Sans évoquer directement les circonstances politiques ayant conduit à cette décision, El Malick Ndiaye insiste sur sa volonté de préserver la stabilité des institutions et la cohésion nationale dans un contexte particulièrement sensible pour le Sénégal.
« Il est des moments où l’intérêt du pays commande de privilégier la hauteur, le discernement et le sens du devoir », écrit-il, dans une formule qui résonne comme un message fort adressé à la classe politique sénégalaise.
Durant son passage à la tête de l’Assemblée nationale, l’ex-président dit avoir œuvré pour la modernisation du Parlement, le renforcement de la transparence et le rayonnement de l’institution sur les plans national et international.

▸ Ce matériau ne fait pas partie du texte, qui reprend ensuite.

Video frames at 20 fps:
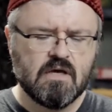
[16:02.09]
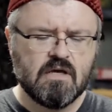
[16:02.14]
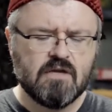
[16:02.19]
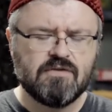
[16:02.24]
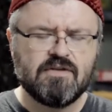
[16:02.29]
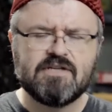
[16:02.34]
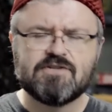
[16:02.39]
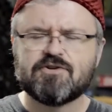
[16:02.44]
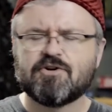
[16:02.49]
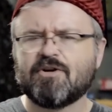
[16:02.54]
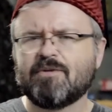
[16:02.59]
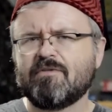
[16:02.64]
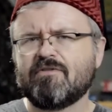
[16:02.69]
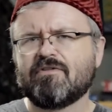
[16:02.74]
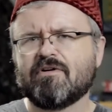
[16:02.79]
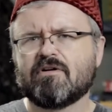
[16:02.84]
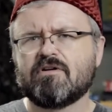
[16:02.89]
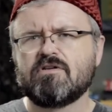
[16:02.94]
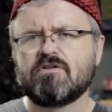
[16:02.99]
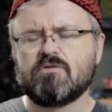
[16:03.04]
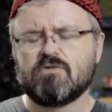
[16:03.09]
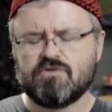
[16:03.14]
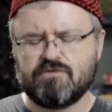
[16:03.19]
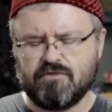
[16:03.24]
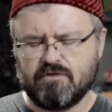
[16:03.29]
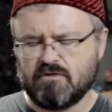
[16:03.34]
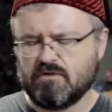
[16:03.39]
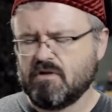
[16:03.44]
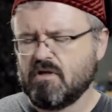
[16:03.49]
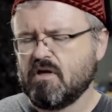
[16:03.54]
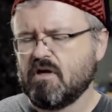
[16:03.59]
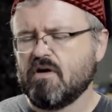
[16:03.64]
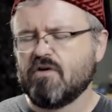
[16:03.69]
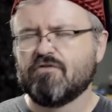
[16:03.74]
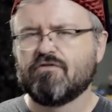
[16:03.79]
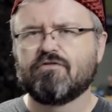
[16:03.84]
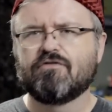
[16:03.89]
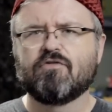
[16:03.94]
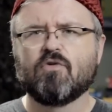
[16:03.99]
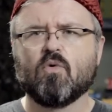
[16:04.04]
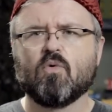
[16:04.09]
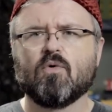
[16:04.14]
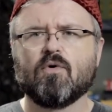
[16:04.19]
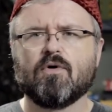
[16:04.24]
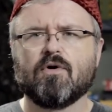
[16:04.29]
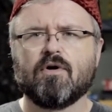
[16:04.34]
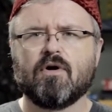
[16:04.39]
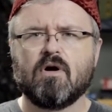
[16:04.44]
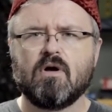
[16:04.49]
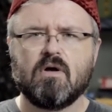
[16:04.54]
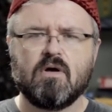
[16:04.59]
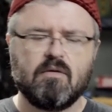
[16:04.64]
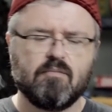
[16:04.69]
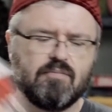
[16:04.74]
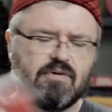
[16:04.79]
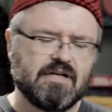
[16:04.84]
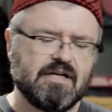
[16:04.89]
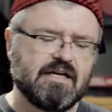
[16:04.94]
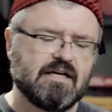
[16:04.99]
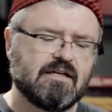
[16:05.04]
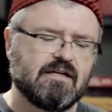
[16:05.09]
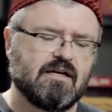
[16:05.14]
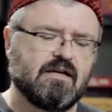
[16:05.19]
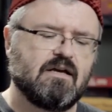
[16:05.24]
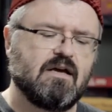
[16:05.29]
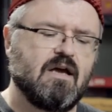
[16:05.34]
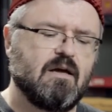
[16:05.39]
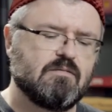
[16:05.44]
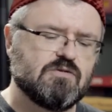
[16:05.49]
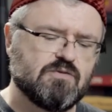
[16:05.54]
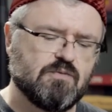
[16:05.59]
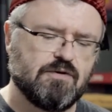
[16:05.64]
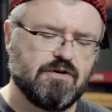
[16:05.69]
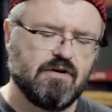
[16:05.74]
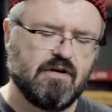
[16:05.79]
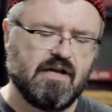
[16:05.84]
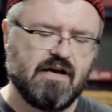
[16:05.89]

These are gonna be very useful for playing a lot of games where you'll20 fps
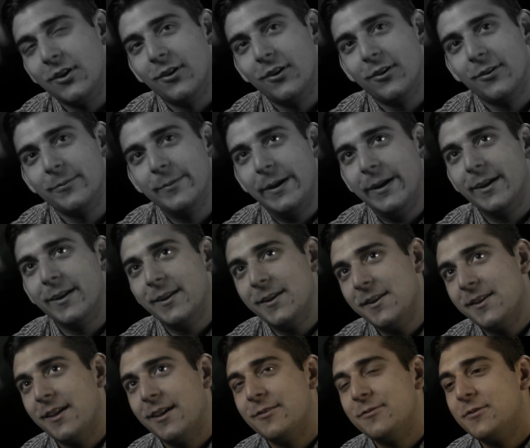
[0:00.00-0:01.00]
Oh man,
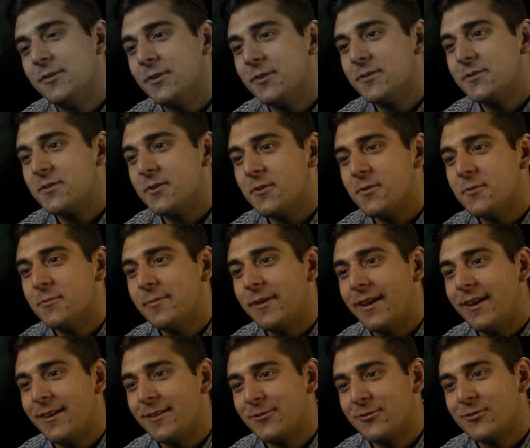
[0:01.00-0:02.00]
I feel so
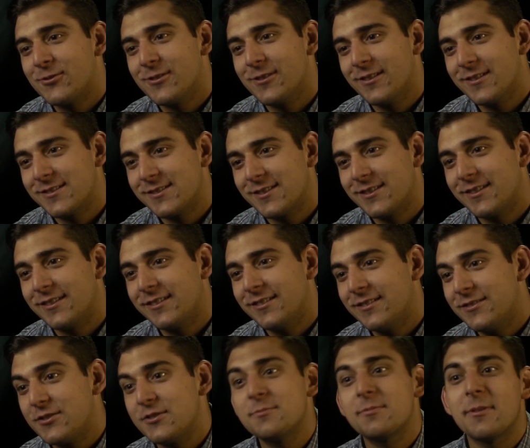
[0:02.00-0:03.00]
bad for Alyssa
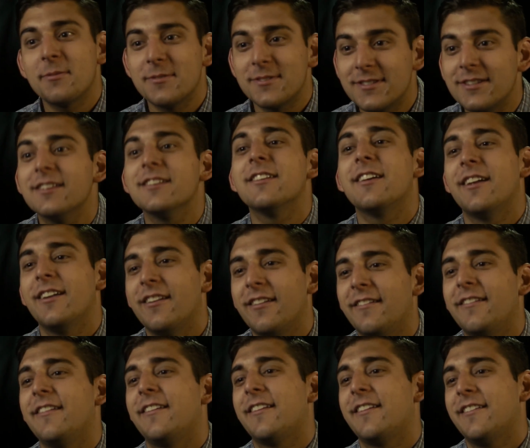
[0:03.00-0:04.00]
because she's probably still
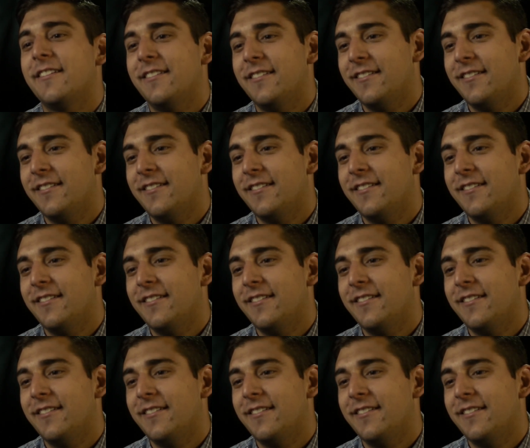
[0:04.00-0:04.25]
editing.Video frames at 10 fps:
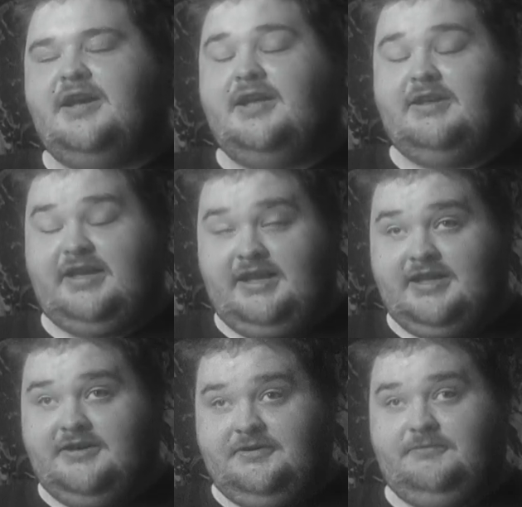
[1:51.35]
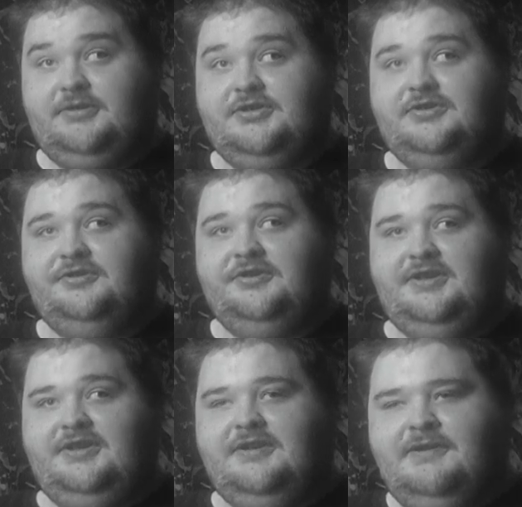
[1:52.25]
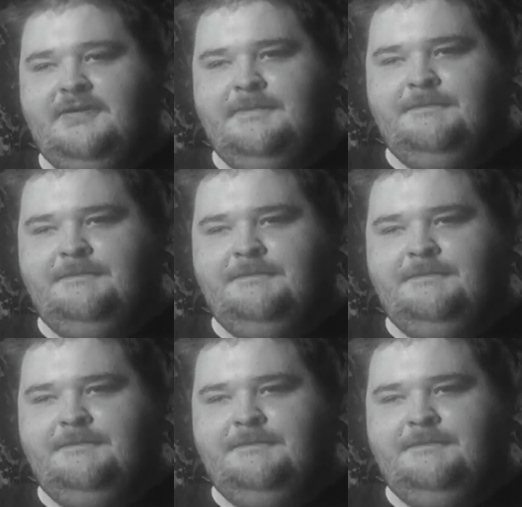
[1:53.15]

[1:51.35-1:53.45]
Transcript: I had originallySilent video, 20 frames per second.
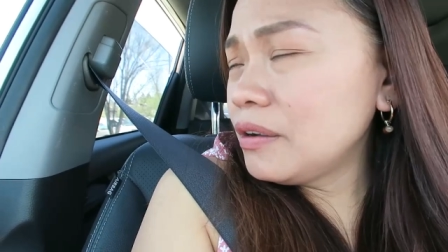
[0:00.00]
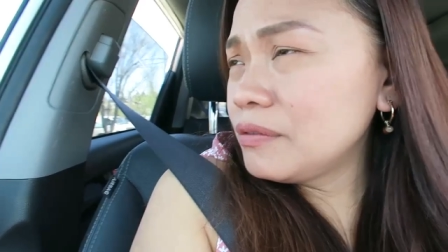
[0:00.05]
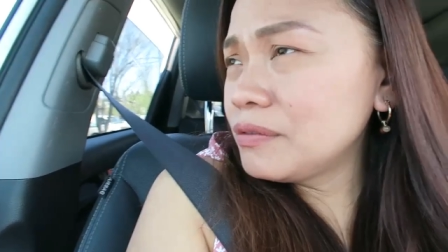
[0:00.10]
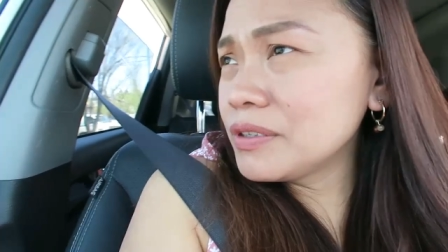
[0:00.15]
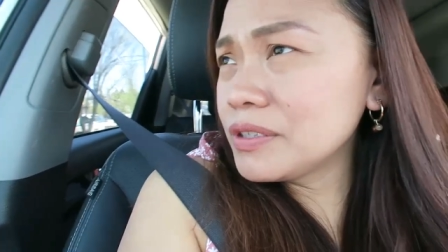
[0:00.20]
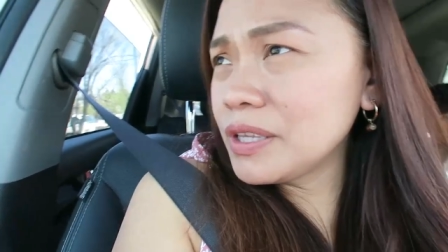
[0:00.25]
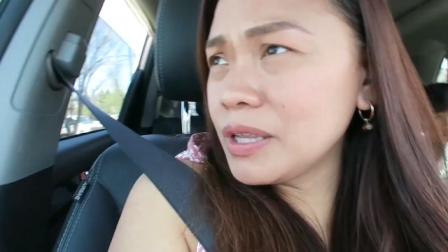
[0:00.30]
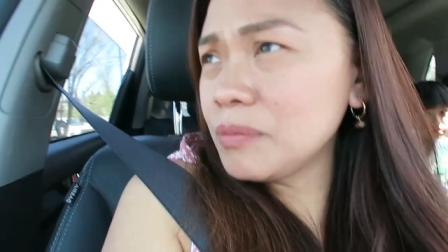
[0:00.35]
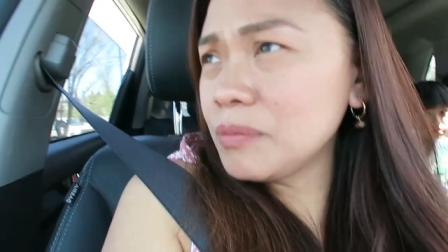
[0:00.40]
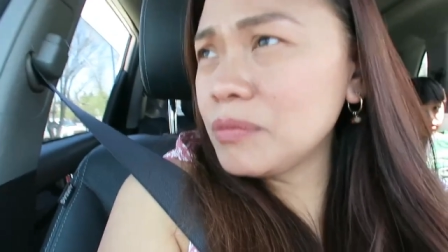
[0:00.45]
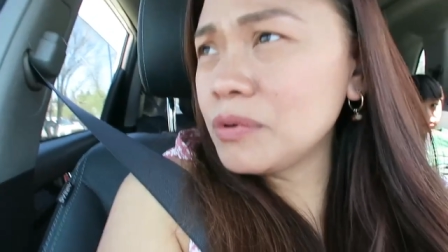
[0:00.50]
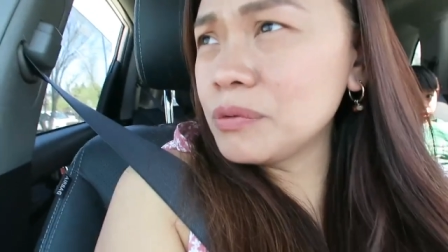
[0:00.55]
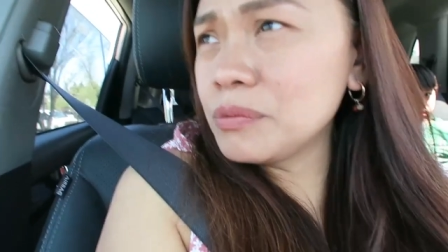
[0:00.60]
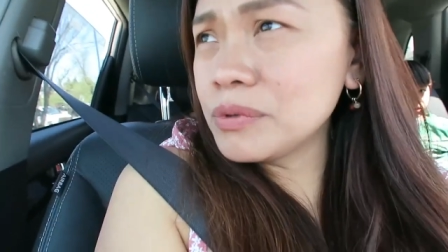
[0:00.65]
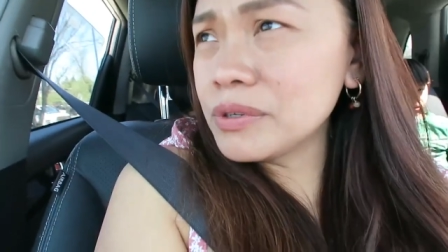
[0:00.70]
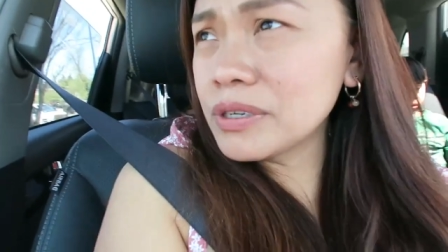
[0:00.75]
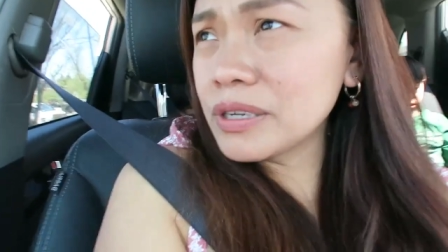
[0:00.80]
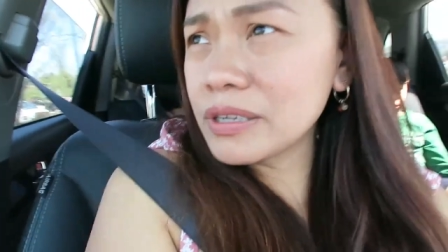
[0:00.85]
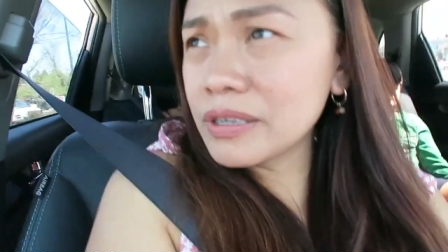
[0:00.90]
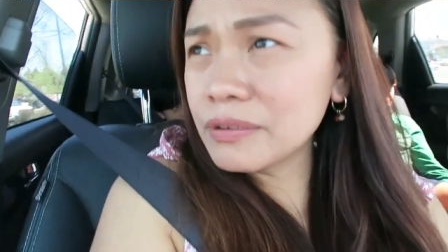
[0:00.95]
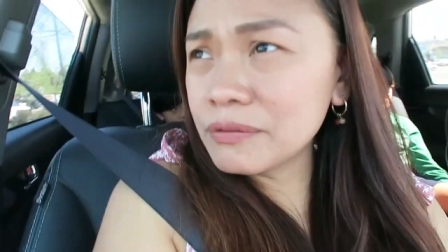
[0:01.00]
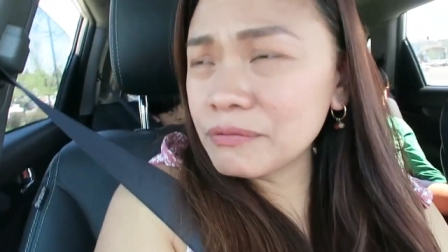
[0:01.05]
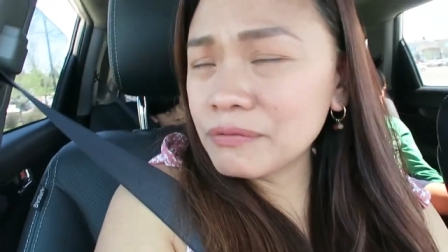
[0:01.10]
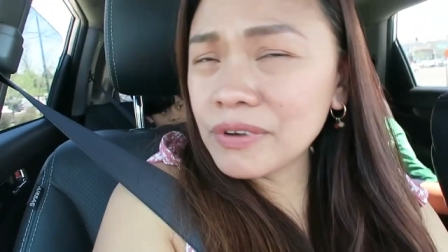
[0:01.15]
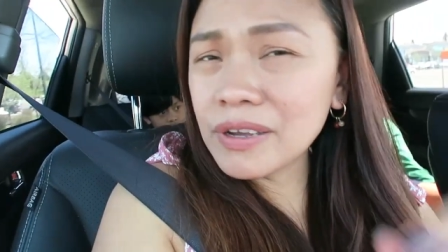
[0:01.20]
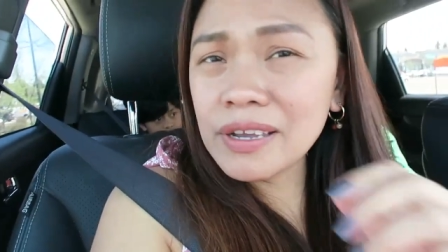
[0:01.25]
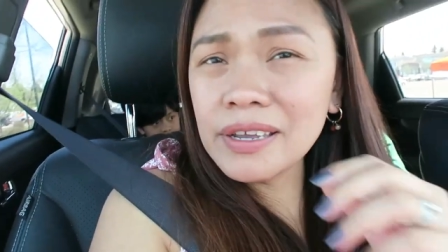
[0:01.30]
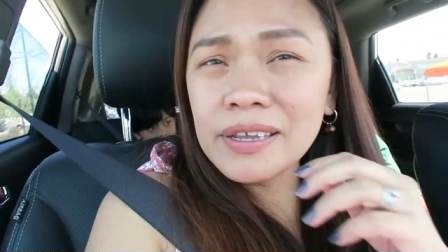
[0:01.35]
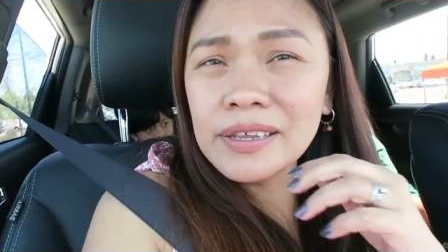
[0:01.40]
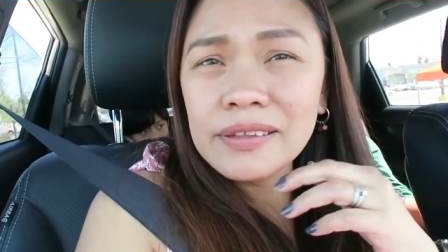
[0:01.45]
of a table we can
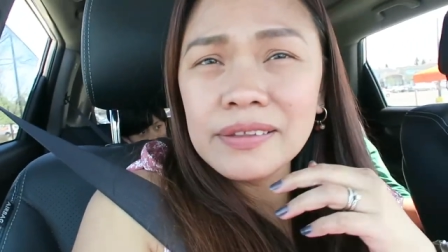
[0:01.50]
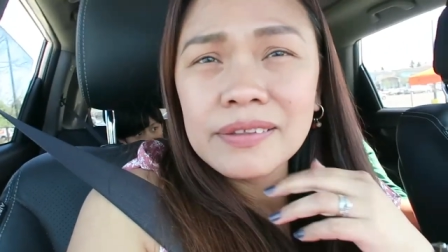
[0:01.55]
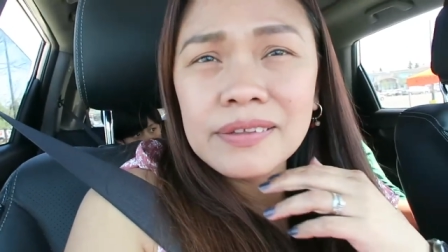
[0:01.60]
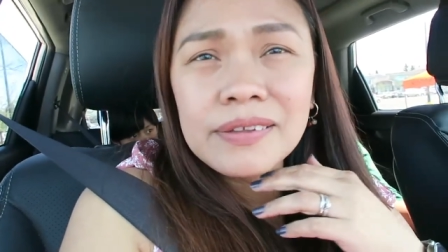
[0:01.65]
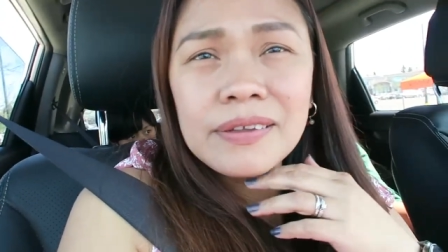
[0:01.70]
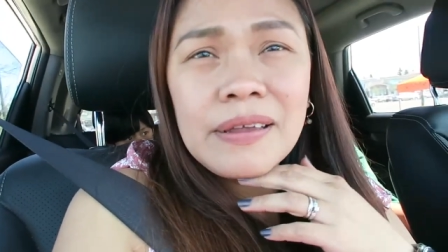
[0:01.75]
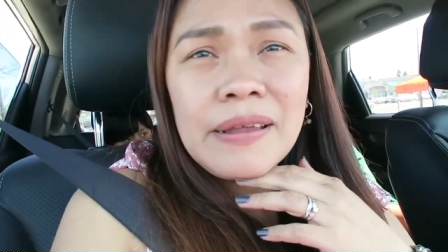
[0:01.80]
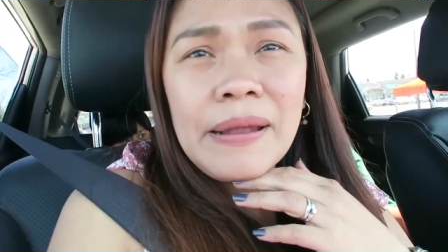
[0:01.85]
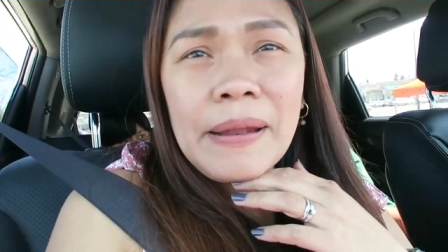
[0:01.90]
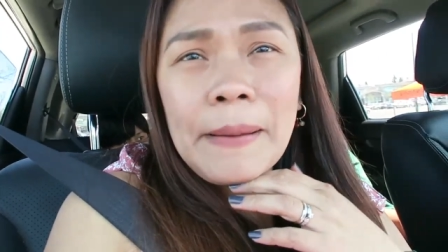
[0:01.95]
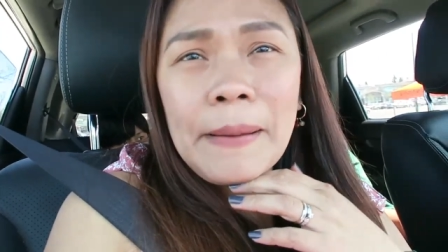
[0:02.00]
find.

NOUVELLE SÉQUENCE D’INCERTITUDES AU SOMMET DE L’ÉTAT
Dans son adresse, il remercie également les députés de la majorité et de l’opposition, l’administration parlementaire ainsi que les militants du parti Pastef, formation politique sur la liste de laquelle il avait été élu.
Cette démission intervient dans un climat politique tendu et ouvre une nouvelle séquence d’incertitudes au sommet de l’État sénégalais, alors que le pays suit avec attention les répercussions politiques liées à l’éviction de Sonko.
Il sied de signaler que cette démission ne vient qu’alourdir la liste des démissions après celles des mandataires et d’autres responsables des institutions annoncées depuis la révocation de Sonko, le chef de file du Pastef, le parti qui a porté l’actuel président sénégalais à la magistrature suprême.